Your goal: Every line below must come back exactly as it stands, with the images omitted.

Information given:
[Start of section]

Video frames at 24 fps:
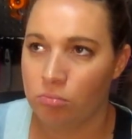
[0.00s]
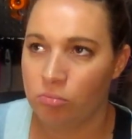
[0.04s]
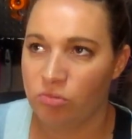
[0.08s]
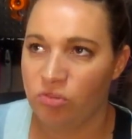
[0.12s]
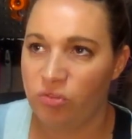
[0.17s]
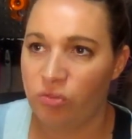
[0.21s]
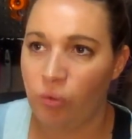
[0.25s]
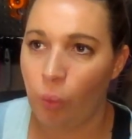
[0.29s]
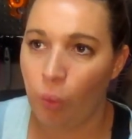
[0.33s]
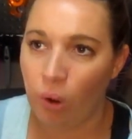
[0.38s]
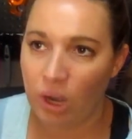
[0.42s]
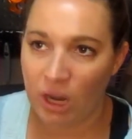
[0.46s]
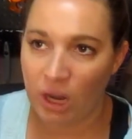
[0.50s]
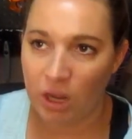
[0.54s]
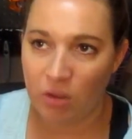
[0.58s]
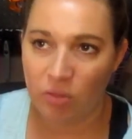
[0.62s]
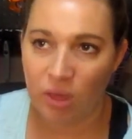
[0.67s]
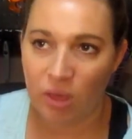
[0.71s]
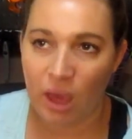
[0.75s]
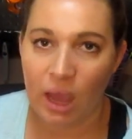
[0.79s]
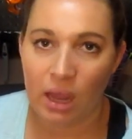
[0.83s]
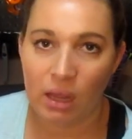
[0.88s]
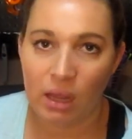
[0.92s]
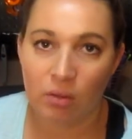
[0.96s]
40 of
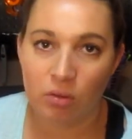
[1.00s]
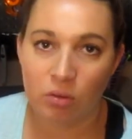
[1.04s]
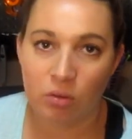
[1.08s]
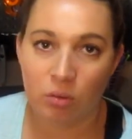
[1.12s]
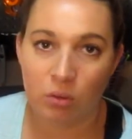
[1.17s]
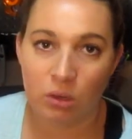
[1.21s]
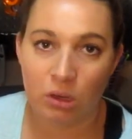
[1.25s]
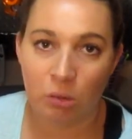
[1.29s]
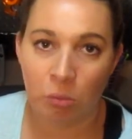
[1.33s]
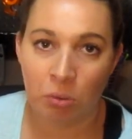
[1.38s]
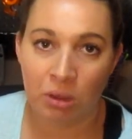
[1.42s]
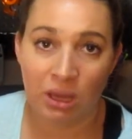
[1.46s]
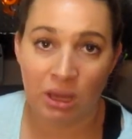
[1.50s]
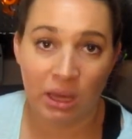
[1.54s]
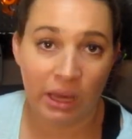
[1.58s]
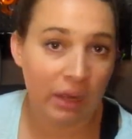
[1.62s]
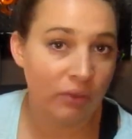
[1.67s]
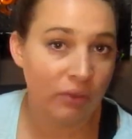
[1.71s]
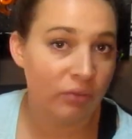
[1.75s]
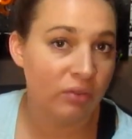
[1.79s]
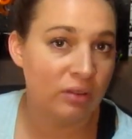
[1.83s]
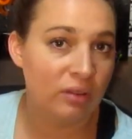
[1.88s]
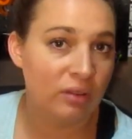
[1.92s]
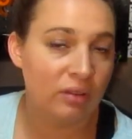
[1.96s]
that is going to be
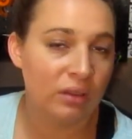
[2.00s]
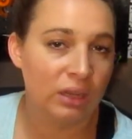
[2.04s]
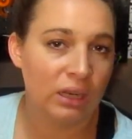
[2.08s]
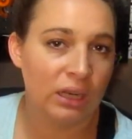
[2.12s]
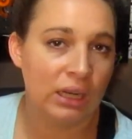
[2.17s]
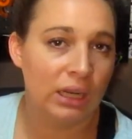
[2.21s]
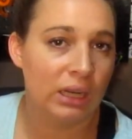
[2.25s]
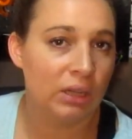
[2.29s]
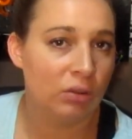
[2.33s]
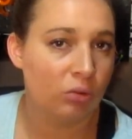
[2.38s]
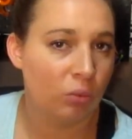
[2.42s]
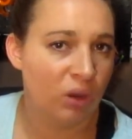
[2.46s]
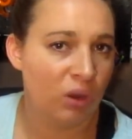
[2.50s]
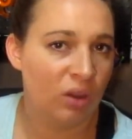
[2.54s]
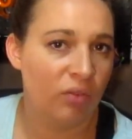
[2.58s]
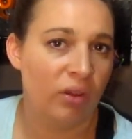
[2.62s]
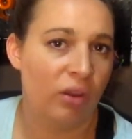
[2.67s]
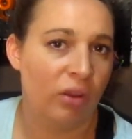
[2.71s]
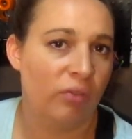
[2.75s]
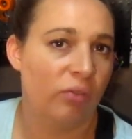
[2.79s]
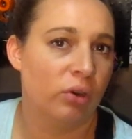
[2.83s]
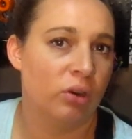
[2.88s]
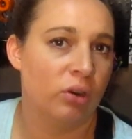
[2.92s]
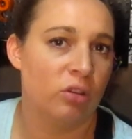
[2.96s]
gifts. He's going to get
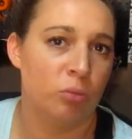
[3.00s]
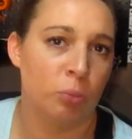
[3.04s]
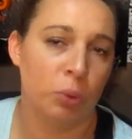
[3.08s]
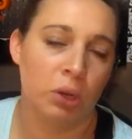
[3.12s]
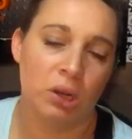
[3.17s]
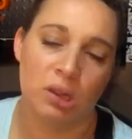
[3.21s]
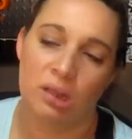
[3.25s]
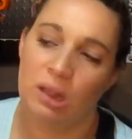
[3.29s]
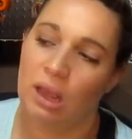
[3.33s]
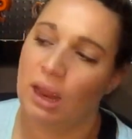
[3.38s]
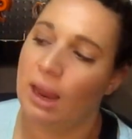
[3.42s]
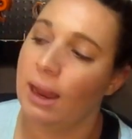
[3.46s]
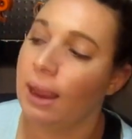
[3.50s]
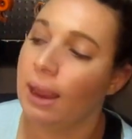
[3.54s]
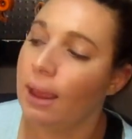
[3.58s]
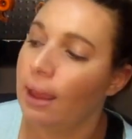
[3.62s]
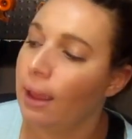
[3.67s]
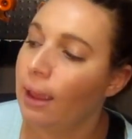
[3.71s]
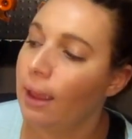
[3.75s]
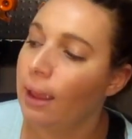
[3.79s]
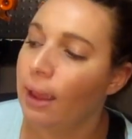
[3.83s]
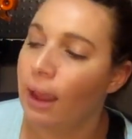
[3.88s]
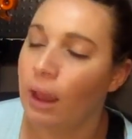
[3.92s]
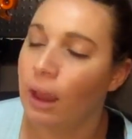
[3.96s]
$25 for his birthday,
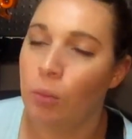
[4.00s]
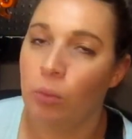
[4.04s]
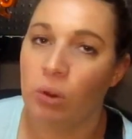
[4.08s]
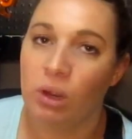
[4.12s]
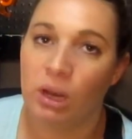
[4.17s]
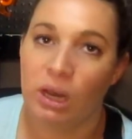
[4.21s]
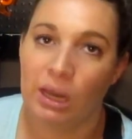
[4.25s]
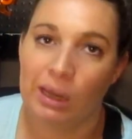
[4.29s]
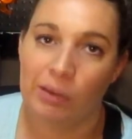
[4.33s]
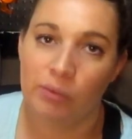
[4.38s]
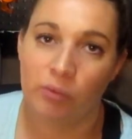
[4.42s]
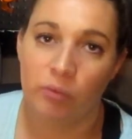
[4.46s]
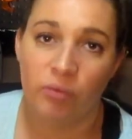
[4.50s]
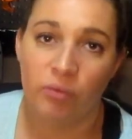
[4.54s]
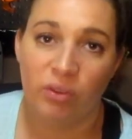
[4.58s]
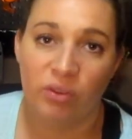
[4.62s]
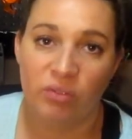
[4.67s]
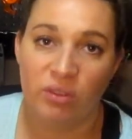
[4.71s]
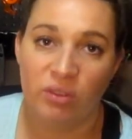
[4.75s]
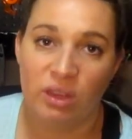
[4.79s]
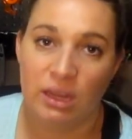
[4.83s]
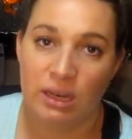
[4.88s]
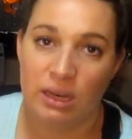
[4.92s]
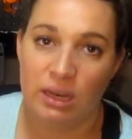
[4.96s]
and we're going to give him
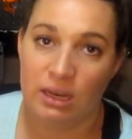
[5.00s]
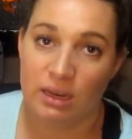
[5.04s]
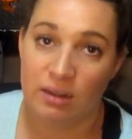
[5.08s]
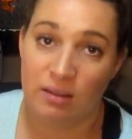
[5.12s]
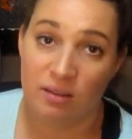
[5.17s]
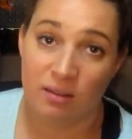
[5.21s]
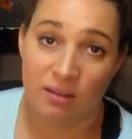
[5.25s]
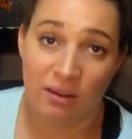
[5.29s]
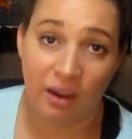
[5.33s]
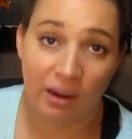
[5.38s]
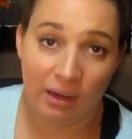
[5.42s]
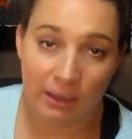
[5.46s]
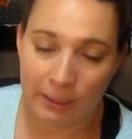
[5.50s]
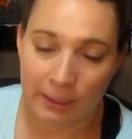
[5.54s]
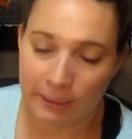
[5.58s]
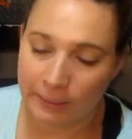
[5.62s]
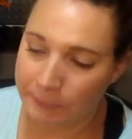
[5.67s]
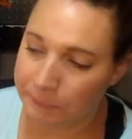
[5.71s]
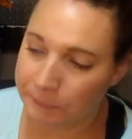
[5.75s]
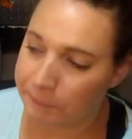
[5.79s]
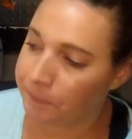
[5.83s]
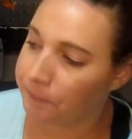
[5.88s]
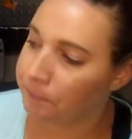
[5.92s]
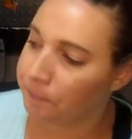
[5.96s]
$15 in his
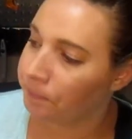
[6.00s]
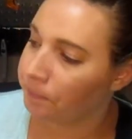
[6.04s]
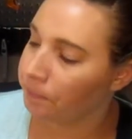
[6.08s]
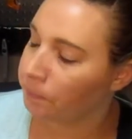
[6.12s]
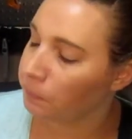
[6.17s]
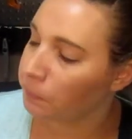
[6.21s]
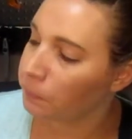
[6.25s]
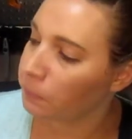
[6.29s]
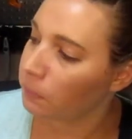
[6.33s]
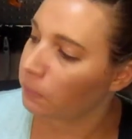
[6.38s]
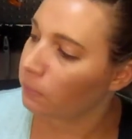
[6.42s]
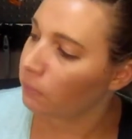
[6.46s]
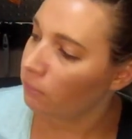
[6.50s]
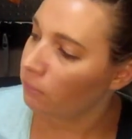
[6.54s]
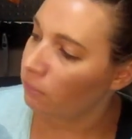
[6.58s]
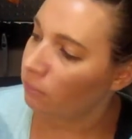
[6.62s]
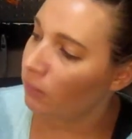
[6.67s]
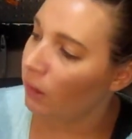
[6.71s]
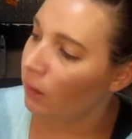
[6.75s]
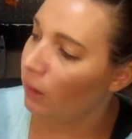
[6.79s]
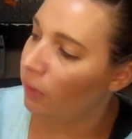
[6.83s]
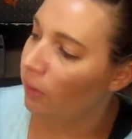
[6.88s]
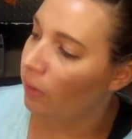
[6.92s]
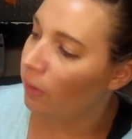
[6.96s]
stocking.
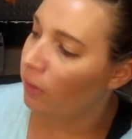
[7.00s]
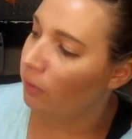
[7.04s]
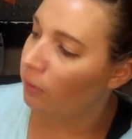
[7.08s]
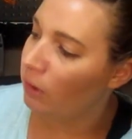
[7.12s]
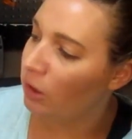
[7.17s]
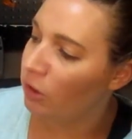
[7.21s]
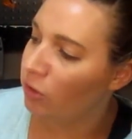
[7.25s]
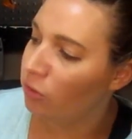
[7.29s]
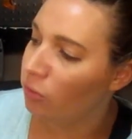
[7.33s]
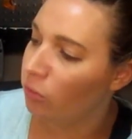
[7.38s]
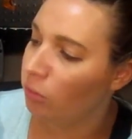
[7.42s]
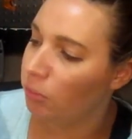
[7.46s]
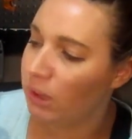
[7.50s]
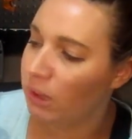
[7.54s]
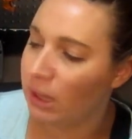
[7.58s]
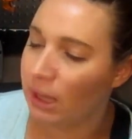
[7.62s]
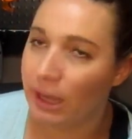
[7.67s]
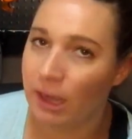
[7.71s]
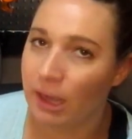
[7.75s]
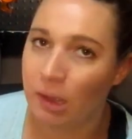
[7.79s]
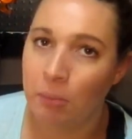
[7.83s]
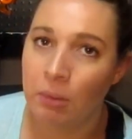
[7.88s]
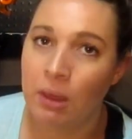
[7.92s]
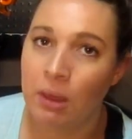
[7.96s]
And then the rest will be
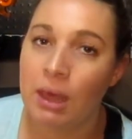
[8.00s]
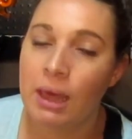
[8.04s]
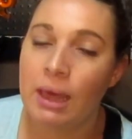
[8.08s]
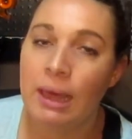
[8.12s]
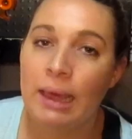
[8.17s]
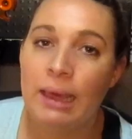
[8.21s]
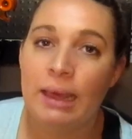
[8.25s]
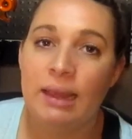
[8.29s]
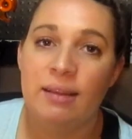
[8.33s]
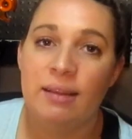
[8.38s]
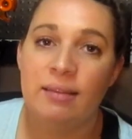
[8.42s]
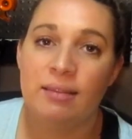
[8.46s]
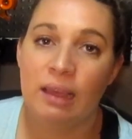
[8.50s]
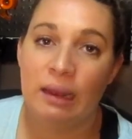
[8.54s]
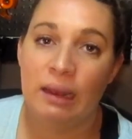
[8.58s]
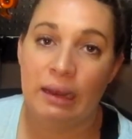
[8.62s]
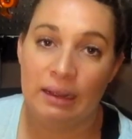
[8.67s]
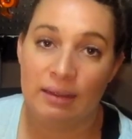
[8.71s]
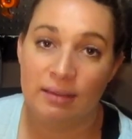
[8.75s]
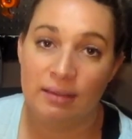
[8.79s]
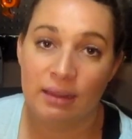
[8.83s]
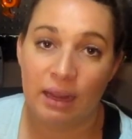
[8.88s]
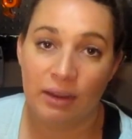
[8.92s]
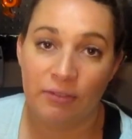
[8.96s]
him. He's
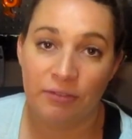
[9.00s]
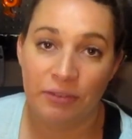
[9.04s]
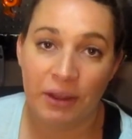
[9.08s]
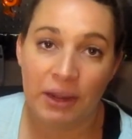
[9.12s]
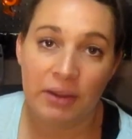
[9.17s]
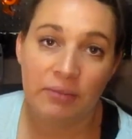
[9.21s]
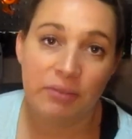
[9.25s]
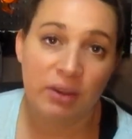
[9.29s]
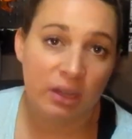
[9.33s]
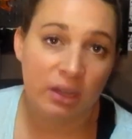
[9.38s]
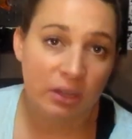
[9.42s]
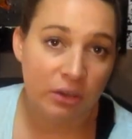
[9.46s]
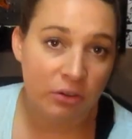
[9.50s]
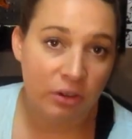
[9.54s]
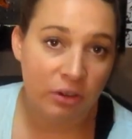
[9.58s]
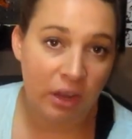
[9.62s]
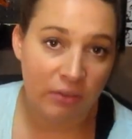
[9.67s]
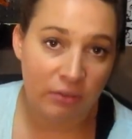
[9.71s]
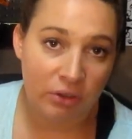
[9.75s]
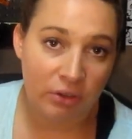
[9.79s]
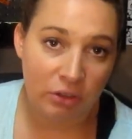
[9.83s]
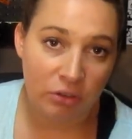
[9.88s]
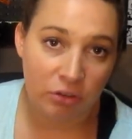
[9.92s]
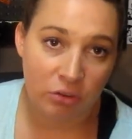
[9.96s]
setting aside $5
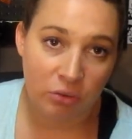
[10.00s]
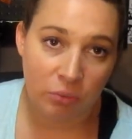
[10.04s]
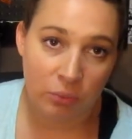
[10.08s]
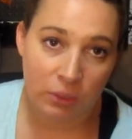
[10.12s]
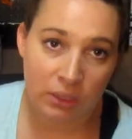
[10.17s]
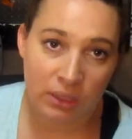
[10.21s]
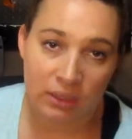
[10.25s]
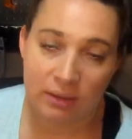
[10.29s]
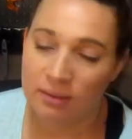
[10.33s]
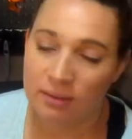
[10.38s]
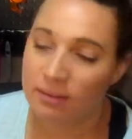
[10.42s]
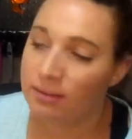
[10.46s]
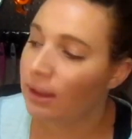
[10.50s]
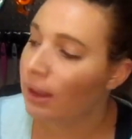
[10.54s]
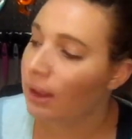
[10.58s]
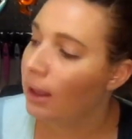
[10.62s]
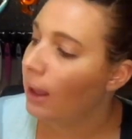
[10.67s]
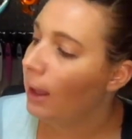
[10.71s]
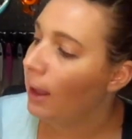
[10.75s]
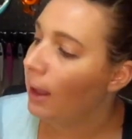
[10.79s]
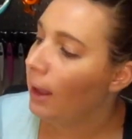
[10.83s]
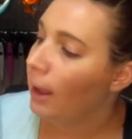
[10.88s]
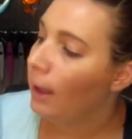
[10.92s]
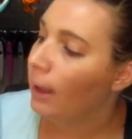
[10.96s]
every 2 weeks,
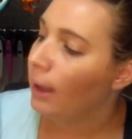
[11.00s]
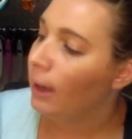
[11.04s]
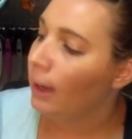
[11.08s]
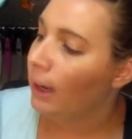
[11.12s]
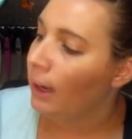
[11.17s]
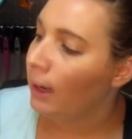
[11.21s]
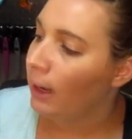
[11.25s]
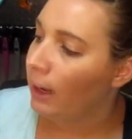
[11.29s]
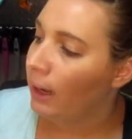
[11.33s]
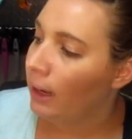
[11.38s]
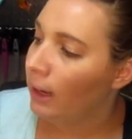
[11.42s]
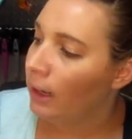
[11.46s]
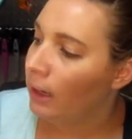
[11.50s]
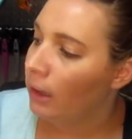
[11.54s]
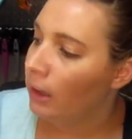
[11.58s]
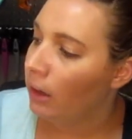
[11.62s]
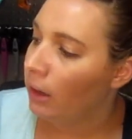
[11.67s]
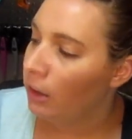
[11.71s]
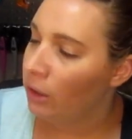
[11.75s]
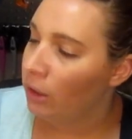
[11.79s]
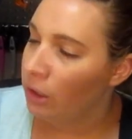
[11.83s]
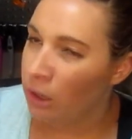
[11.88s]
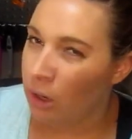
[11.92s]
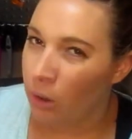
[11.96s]
and,
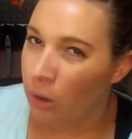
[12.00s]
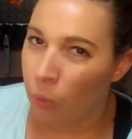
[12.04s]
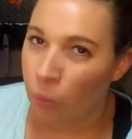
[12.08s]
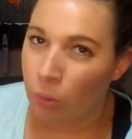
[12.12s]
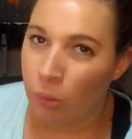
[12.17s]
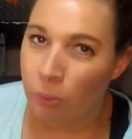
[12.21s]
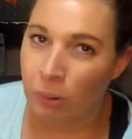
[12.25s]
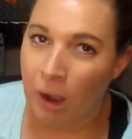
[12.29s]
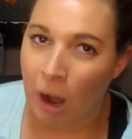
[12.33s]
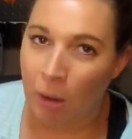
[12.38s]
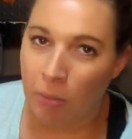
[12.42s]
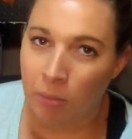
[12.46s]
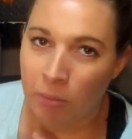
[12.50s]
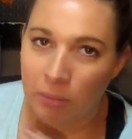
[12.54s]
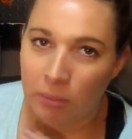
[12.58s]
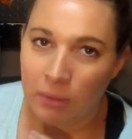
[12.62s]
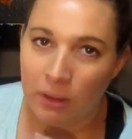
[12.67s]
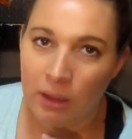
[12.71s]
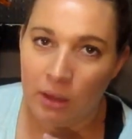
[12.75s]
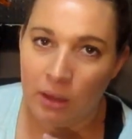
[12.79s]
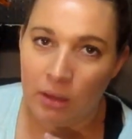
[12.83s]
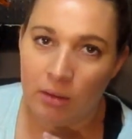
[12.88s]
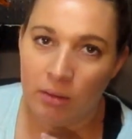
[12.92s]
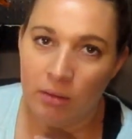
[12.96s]
you know, we'll
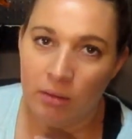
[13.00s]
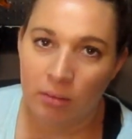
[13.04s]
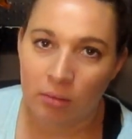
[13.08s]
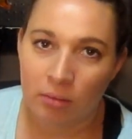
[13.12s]
probably,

[End of section]

Exercise result:
Video frames at 24 fps:
[0.00s]
[0.04s]
[0.08s]
[0.12s]
[0.17s]
[0.21s]
[0.25s]
[0.29s]
[0.33s]
[0.38s]
[0.42s]
[0.46s]
[0.50s]
[0.54s]
[0.58s]
[0.62s]
[0.67s]
[0.71s]
[0.75s]
[0.79s]
[0.83s]
[0.88s]
[0.92s]
[0.96s]
40 of
[1.00s]
[1.04s]
[1.08s]
[1.12s]
[1.17s]
[1.21s]
[1.25s]
[1.29s]
[1.33s]
[1.38s]
[1.42s]
[1.46s]
[1.50s]
[1.54s]
[1.58s]
[1.62s]
[1.67s]
[1.71s]
[1.75s]
[1.79s]
[1.83s]
[1.88s]
[1.92s]
[1.96s]
that is going to be
[2.00s]
[2.04s]
[2.08s]
[2.12s]
[2.17s]
[2.21s]
[2.25s]
[2.29s]
[2.33s]
[2.38s]
[2.42s]
[2.46s]
[2.50s]
[2.54s]
[2.58s]
[2.62s]
[2.67s]
[2.71s]
[2.75s]
[2.79s]
[2.83s]
[2.88s]
[2.92s]
[2.96s]
gifts. He's going to get
[3.00s]
[3.04s]
[3.08s]
[3.12s]
[3.17s]
[3.21s]
[3.25s]
[3.29s]
[3.33s]
[3.38s]
[3.42s]
[3.46s]
[3.50s]
[3.54s]
[3.58s]
[3.62s]
[3.67s]
[3.71s]
[3.75s]
[3.79s]
[3.83s]
[3.88s]
[3.92s]
[3.96s]
$25 for his birthday,
[4.00s]
[4.04s]
[4.08s]
[4.12s]
[4.17s]
[4.21s]
[4.25s]
[4.29s]
[4.33s]
[4.38s]
[4.42s]
[4.46s]
[4.50s]
[4.54s]
[4.58s]
[4.62s]
[4.67s]
[4.71s]
[4.75s]
[4.79s]
[4.83s]
[4.88s]
[4.92s]
[4.96s]
and we're going to give him
[5.00s]
[5.04s]
[5.08s]
[5.12s]
[5.17s]
[5.21s]
[5.25s]
[5.29s]
[5.33s]
[5.38s]
[5.42s]
[5.46s]
[5.50s]
[5.54s]
[5.58s]
[5.62s]
[5.67s]
[5.71s]
[5.75s]
[5.79s]
[5.83s]
[5.88s]
[5.92s]
[5.96s]
$15 in his
[6.00s]
[6.04s]
[6.08s]
[6.12s]
[6.17s]
[6.21s]
[6.25s]
[6.29s]
[6.33s]
[6.38s]
[6.42s]
[6.46s]
[6.50s]
[6.54s]
[6.58s]
[6.62s]
[6.67s]
[6.71s]
[6.75s]
[6.79s]
[6.83s]
[6.88s]
[6.92s]
[6.96s]
stocking.
[7.00s]
[7.04s]
[7.08s]
[7.12s]
[7.17s]
[7.21s]
[7.25s]
[7.29s]
[7.33s]
[7.38s]
[7.42s]
[7.46s]
[7.50s]
[7.54s]
[7.58s]
[7.62s]
[7.67s]
[7.71s]
[7.75s]
[7.79s]
[7.83s]
[7.88s]
[7.92s]
[7.96s]
And then the rest will be
[8.00s]
[8.04s]
[8.08s]
[8.12s]
[8.17s]
[8.21s]
[8.25s]
[8.29s]
[8.33s]
[8.38s]
[8.42s]
[8.46s]
[8.50s]
[8.54s]
[8.58s]
[8.62s]
[8.67s]
[8.71s]
[8.75s]
[8.79s]
[8.83s]
[8.88s]
[8.92s]
[8.96s]
him. He's
[9.00s]
[9.04s]
[9.08s]
[9.12s]
[9.17s]
[9.21s]
[9.25s]
[9.29s]
[9.33s]
[9.38s]
[9.42s]
[9.46s]
[9.50s]
[9.54s]
[9.58s]
[9.62s]
[9.67s]
[9.71s]
[9.75s]
[9.79s]
[9.83s]
[9.88s]
[9.92s]
[9.96s]
setting aside $5
[10.00s]
[10.04s]
[10.08s]
[10.12s]
[10.17s]
[10.21s]
[10.25s]
[10.29s]
[10.33s]
[10.38s]
[10.42s]
[10.46s]
[10.50s]
[10.54s]
[10.58s]
[10.62s]
[10.67s]
[10.71s]
[10.75s]
[10.79s]
[10.83s]
[10.88s]
[10.92s]
[10.96s]
every 2 weeks,
[11.00s]
[11.04s]
[11.08s]
[11.12s]
[11.17s]
[11.21s]
[11.25s]
[11.29s]
[11.33s]
[11.38s]
[11.42s]
[11.46s]
[11.50s]
[11.54s]
[11.58s]
[11.62s]
[11.67s]
[11.71s]
[11.75s]
[11.79s]
[11.83s]
[11.88s]
[11.92s]
[11.96s]
and,
[12.00s]
[12.04s]
[12.08s]
[12.12s]
[12.17s]
[12.21s]
[12.25s]
[12.29s]
[12.33s]
[12.38s]
[12.42s]
[12.46s]
[12.50s]
[12.54s]
[12.58s]
[12.62s]
[12.67s]
[12.71s]
[12.75s]
[12.79s]
[12.83s]
[12.88s]
[12.92s]
[12.96s]
you know, we'll
[13.00s]
[13.04s]
[13.08s]
[13.12s]
probably,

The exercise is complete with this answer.